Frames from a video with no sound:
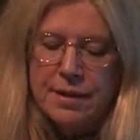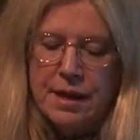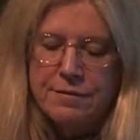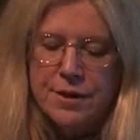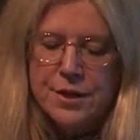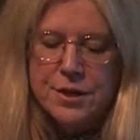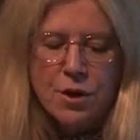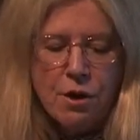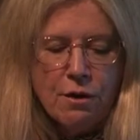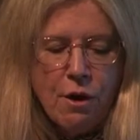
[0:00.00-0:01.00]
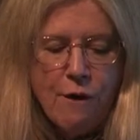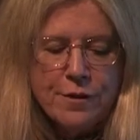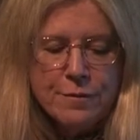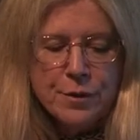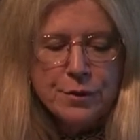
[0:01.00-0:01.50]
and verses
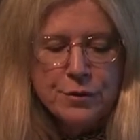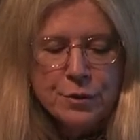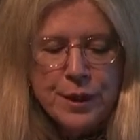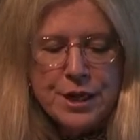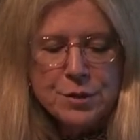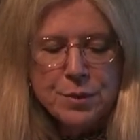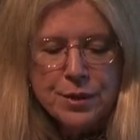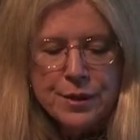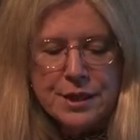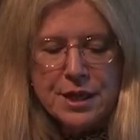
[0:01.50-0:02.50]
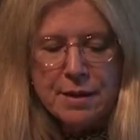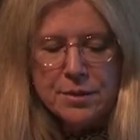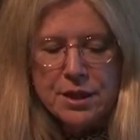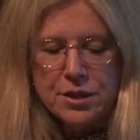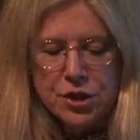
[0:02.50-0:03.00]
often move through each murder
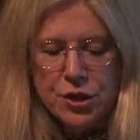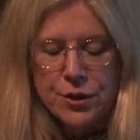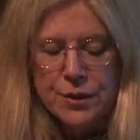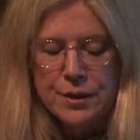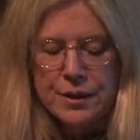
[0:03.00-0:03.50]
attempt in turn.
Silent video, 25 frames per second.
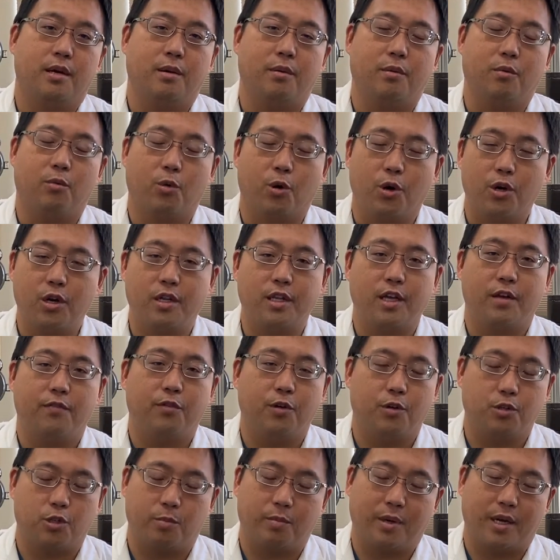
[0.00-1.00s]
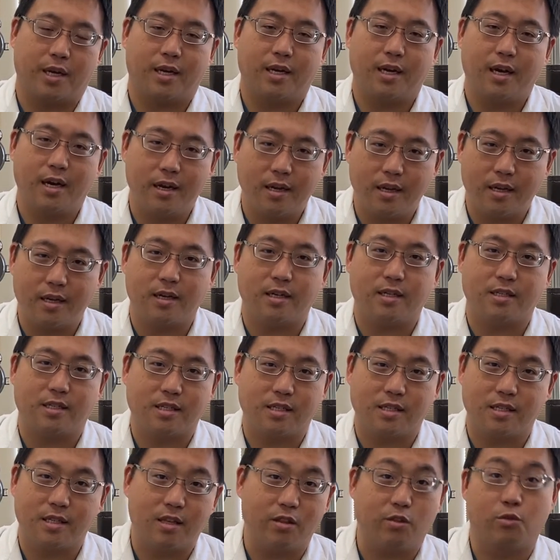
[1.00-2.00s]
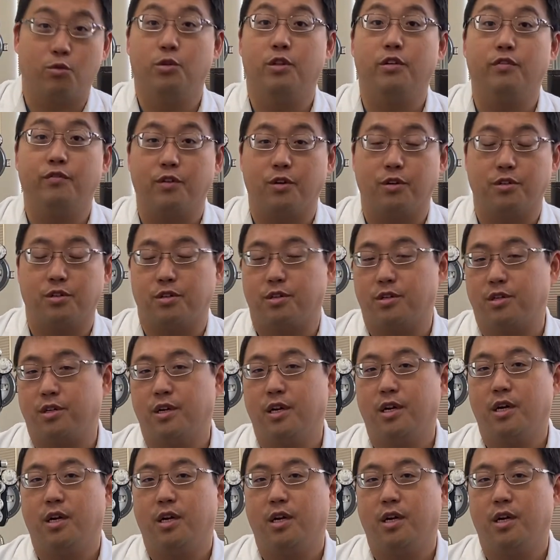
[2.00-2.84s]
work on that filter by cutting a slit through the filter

* * * * * * *

* **Aim of the exercise**:
Would you return the whole listing above exactly as written, skipping any image?

* **Your response**:
Frames from a video with no sound:
[0:00.00-0:01.00]
[0:01.00-0:01.50]
and verses
[0:01.50-0:02.50]
[0:02.50-0:03.00]
often move through each murder
[0:03.00-0:03.50]
attempt in turn.
Silent video, 25 frames per second.
[0.00-1.00s]
[1.00-2.00s]
[2.00-2.84s]
work on that filter by cutting a slit through the filter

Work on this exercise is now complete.